*What you are asked to do*
Repeat every entry exactly. Pictures stay out.

*Extracted records*
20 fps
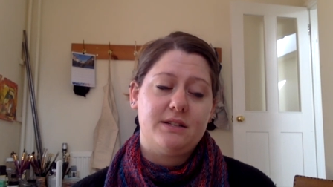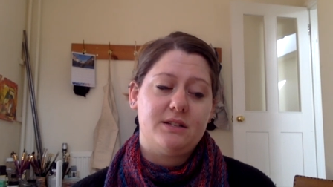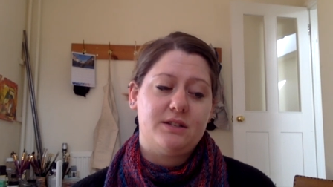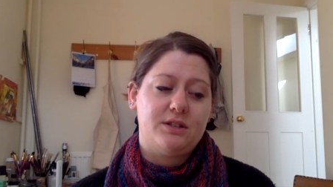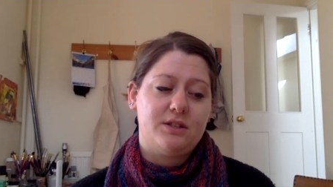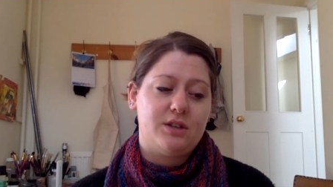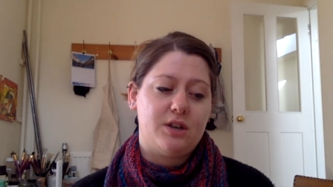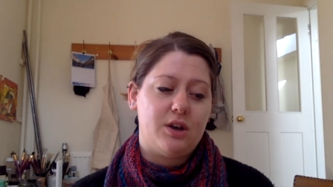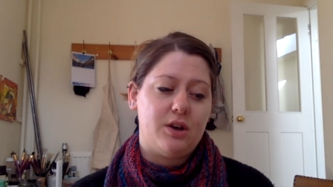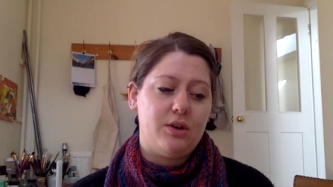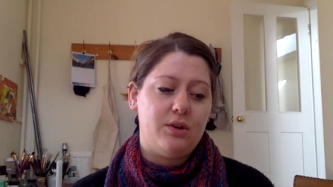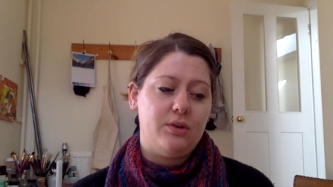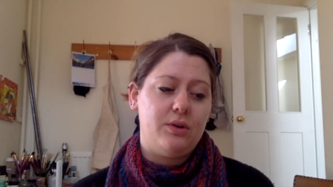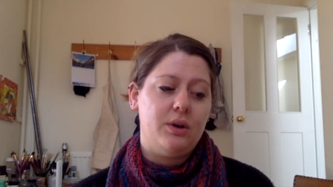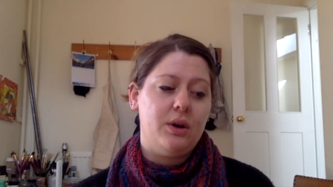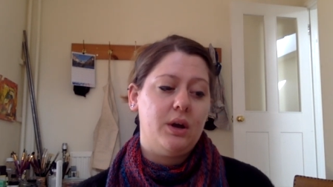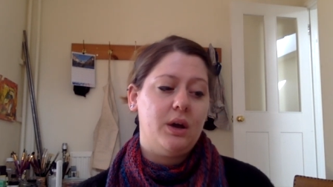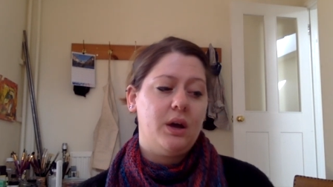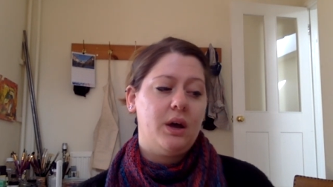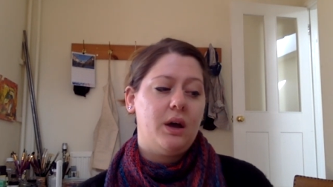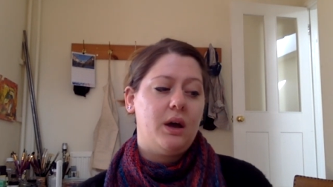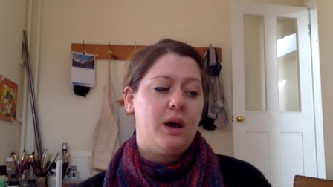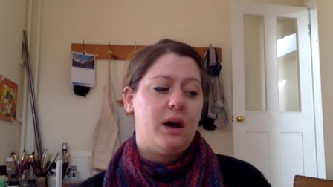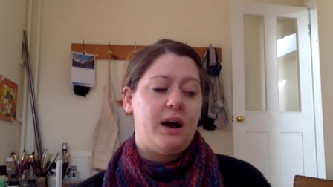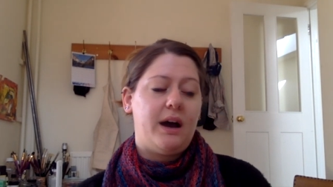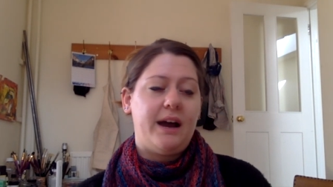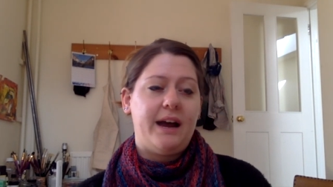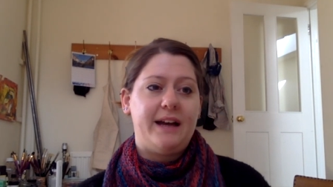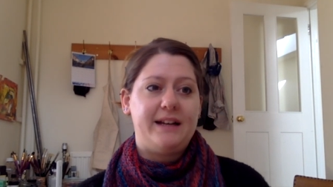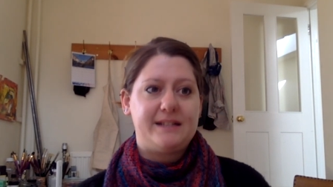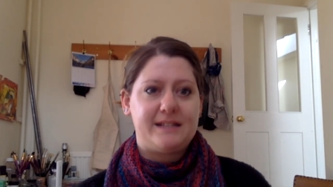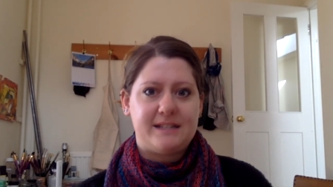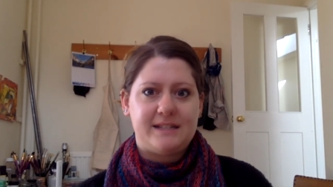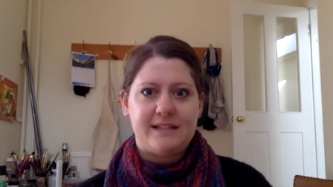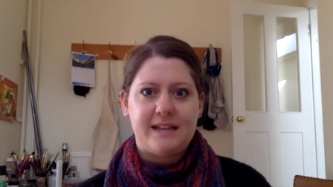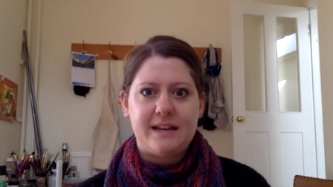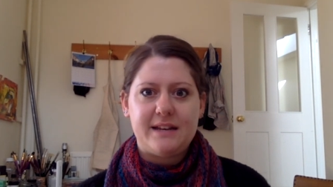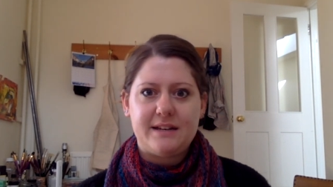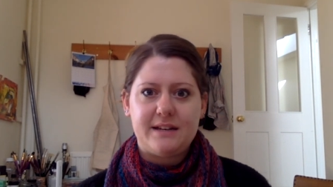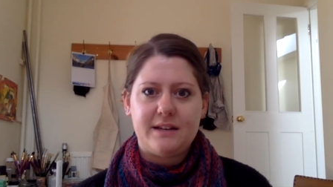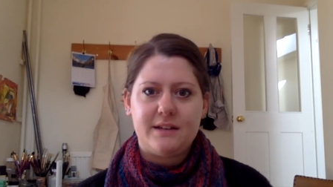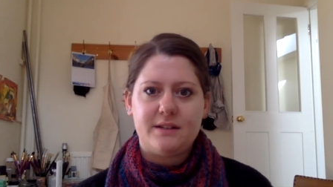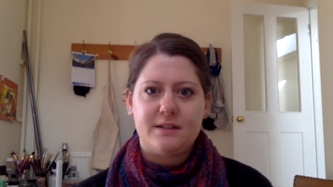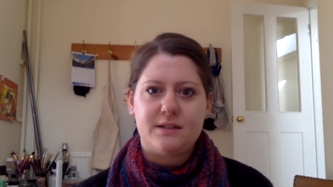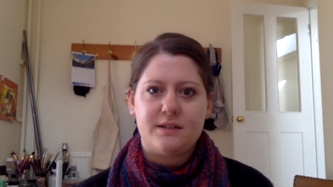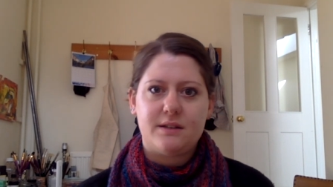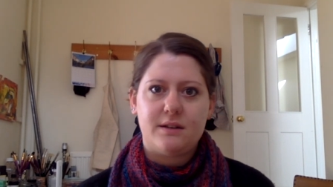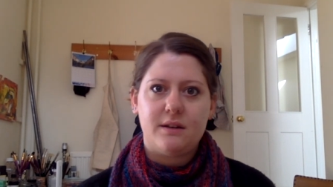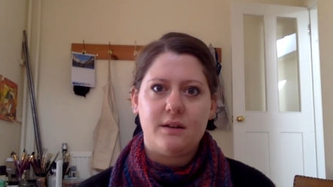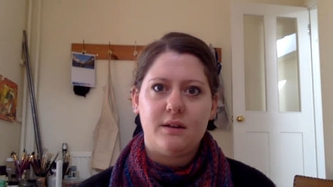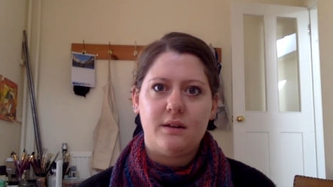So I had to send it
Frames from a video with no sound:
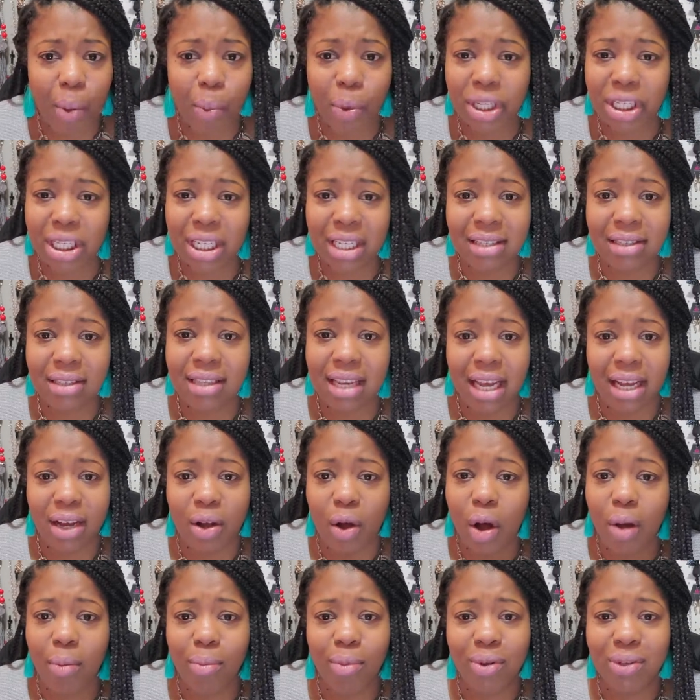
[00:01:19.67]
which is
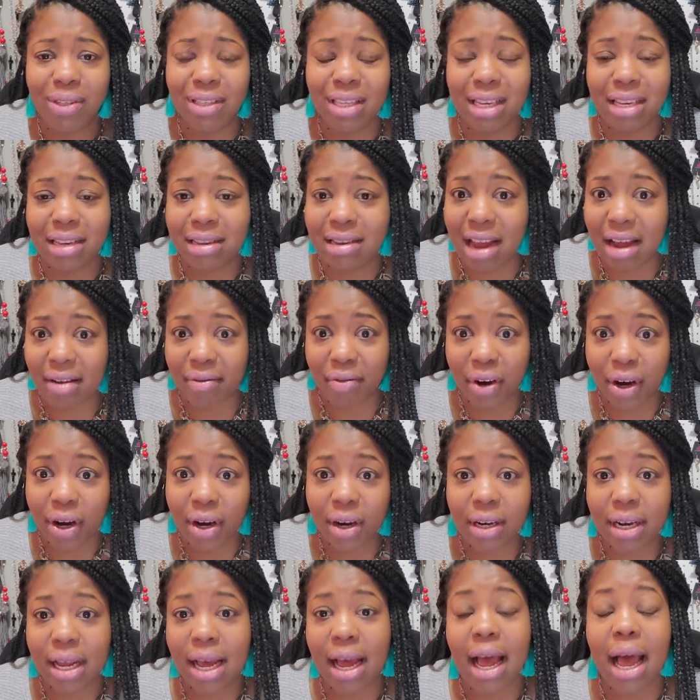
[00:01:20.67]
like almost
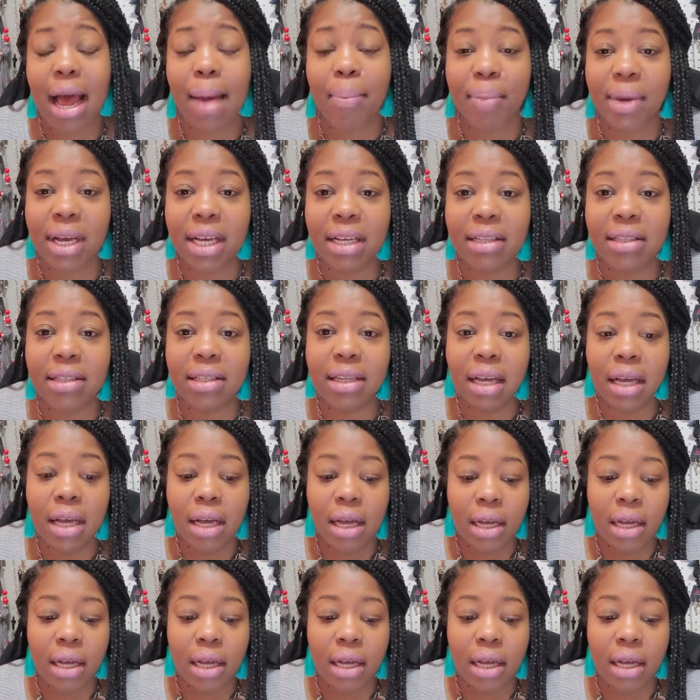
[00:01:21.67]
never that happens.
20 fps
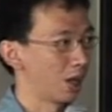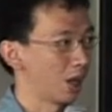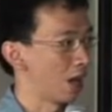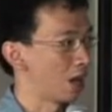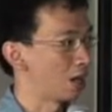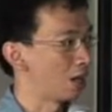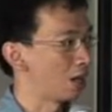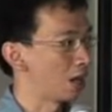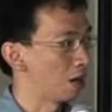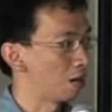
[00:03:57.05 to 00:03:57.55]

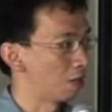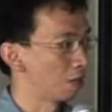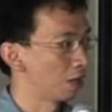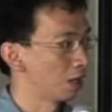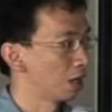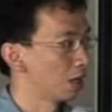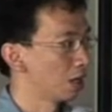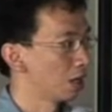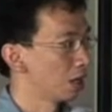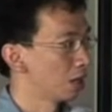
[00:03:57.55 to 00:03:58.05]
and then
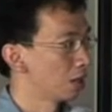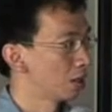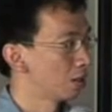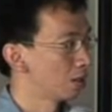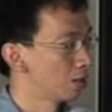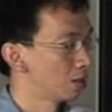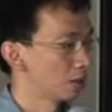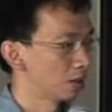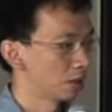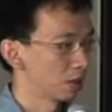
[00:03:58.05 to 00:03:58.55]

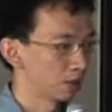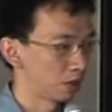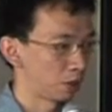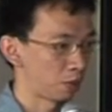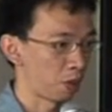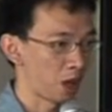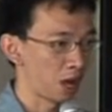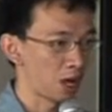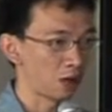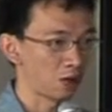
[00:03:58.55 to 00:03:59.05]

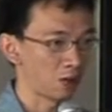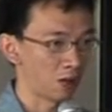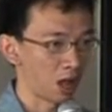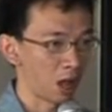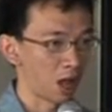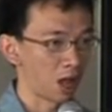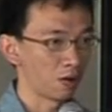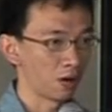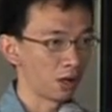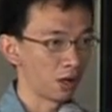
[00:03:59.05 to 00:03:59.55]
spread
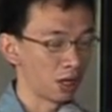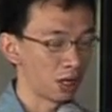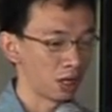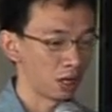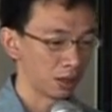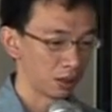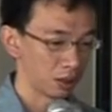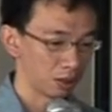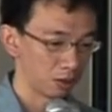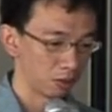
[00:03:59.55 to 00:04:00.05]
around, and
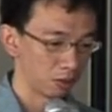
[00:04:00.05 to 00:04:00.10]
then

*Reply to the exercise*
20 fps
So I had to send it
Frames from a video with no sound:
[00:01:19.67]
which is
[00:01:20.67]
like almost
[00:01:21.67]
never that happens.
20 fps
[00:03:57.05 to 00:03:57.55]

[00:03:57.55 to 00:03:58.05]
and then
[00:03:58.05 to 00:03:58.55]

[00:03:58.55 to 00:03:59.05]

[00:03:59.05 to 00:03:59.55]
spread
[00:03:59.55 to 00:04:00.05]
around, and
[00:04:00.05 to 00:04:00.10]
then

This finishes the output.